[Dataset entries]
# # # #

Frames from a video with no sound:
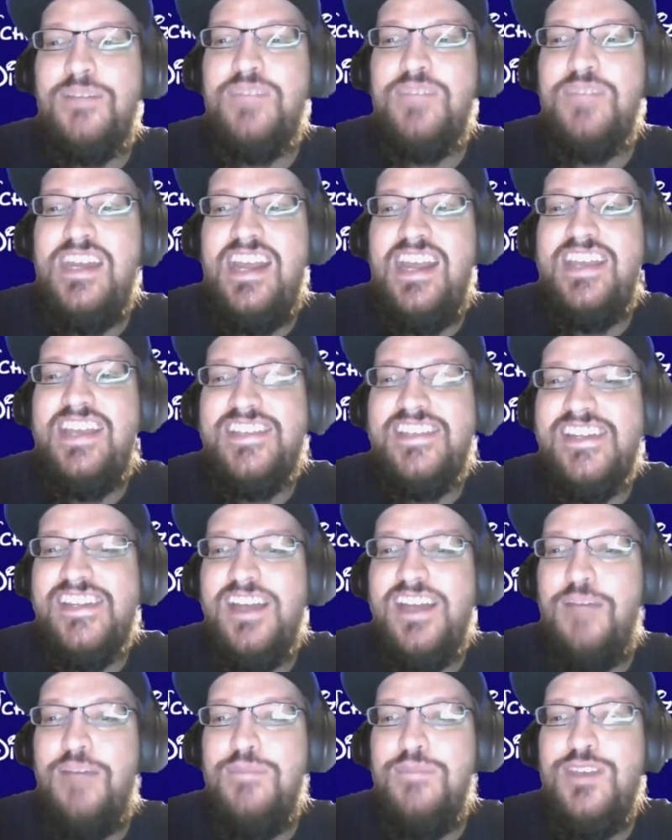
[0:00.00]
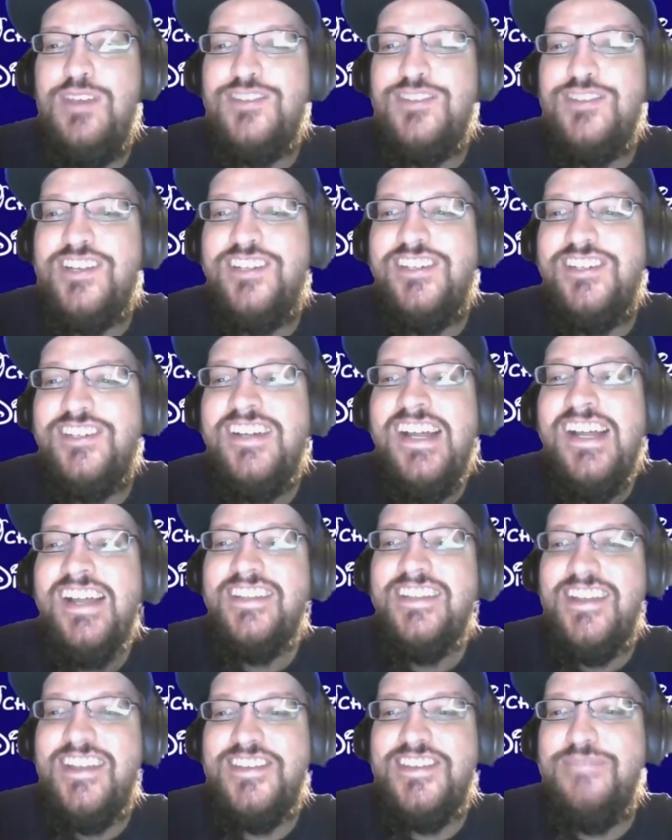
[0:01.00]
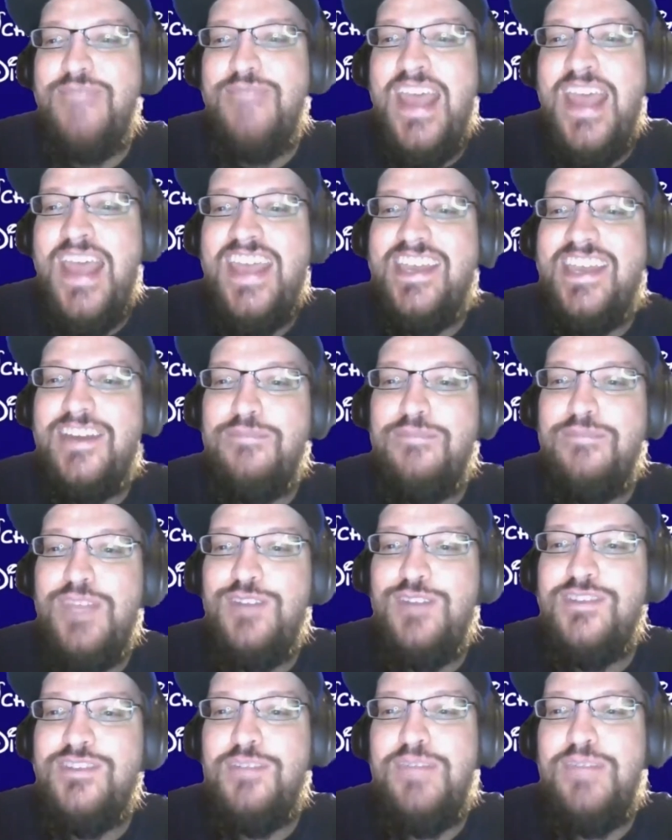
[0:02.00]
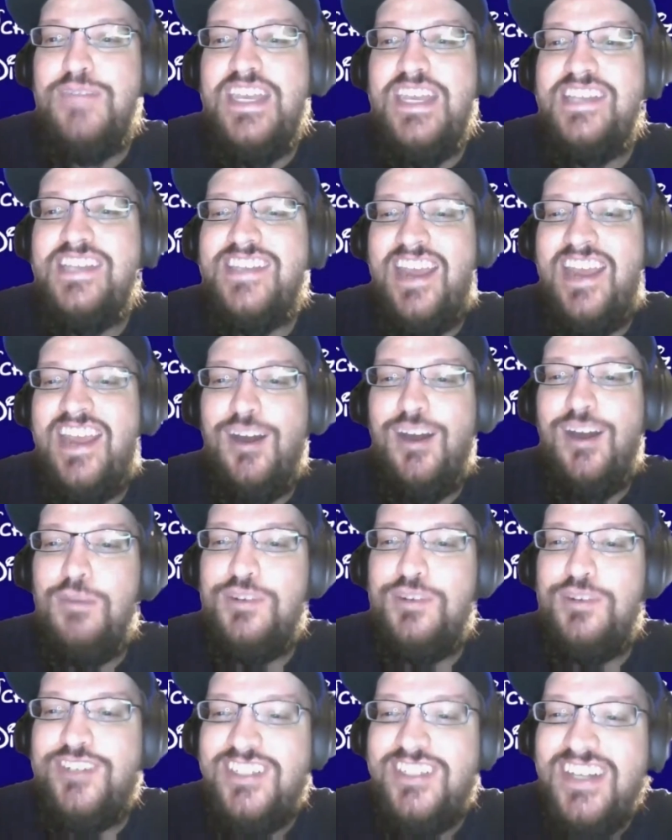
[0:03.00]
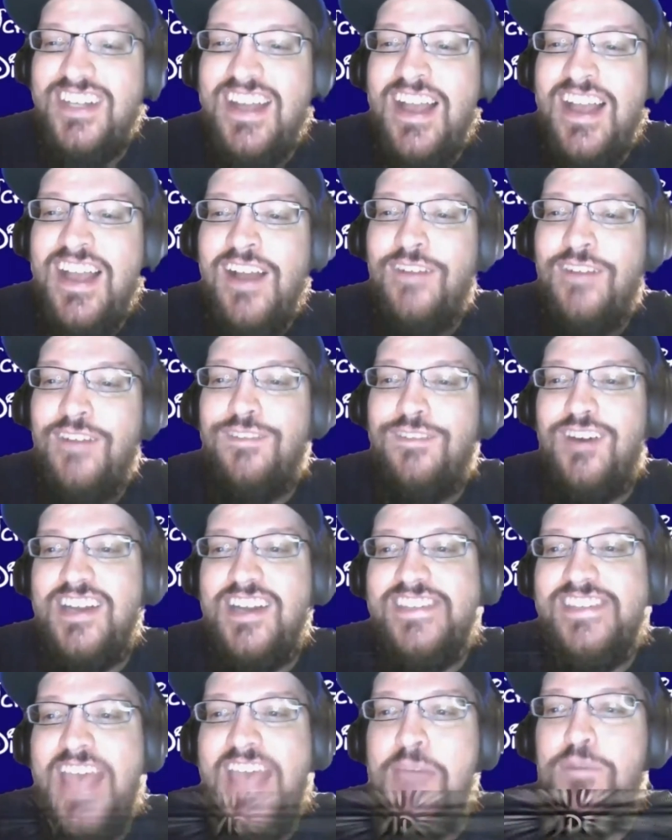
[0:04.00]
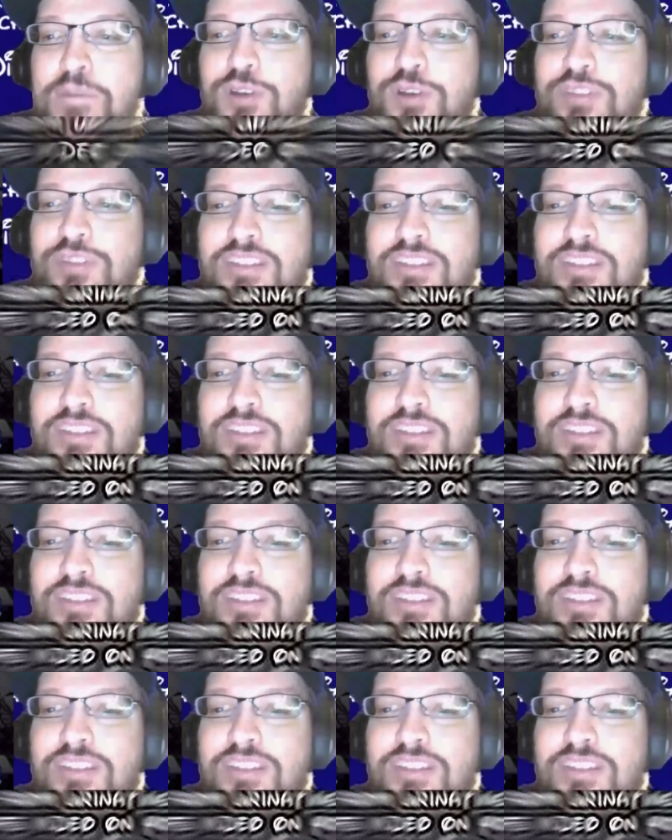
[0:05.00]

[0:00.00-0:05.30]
isn't a musical doesn't make it immune to being terrible. For example, the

# # # #

◆ About this exercise
No picture belongs in the answer, but every word of the records above does, exactly as given.

◆ Task answer
Frames from a video with no sound:
[0:00.00]
[0:01.00]
[0:02.00]
[0:03.00]
[0:04.00]
[0:05.00]

[0:00.00-0:05.30]
isn't a musical doesn't make it immune to being terrible. For example, the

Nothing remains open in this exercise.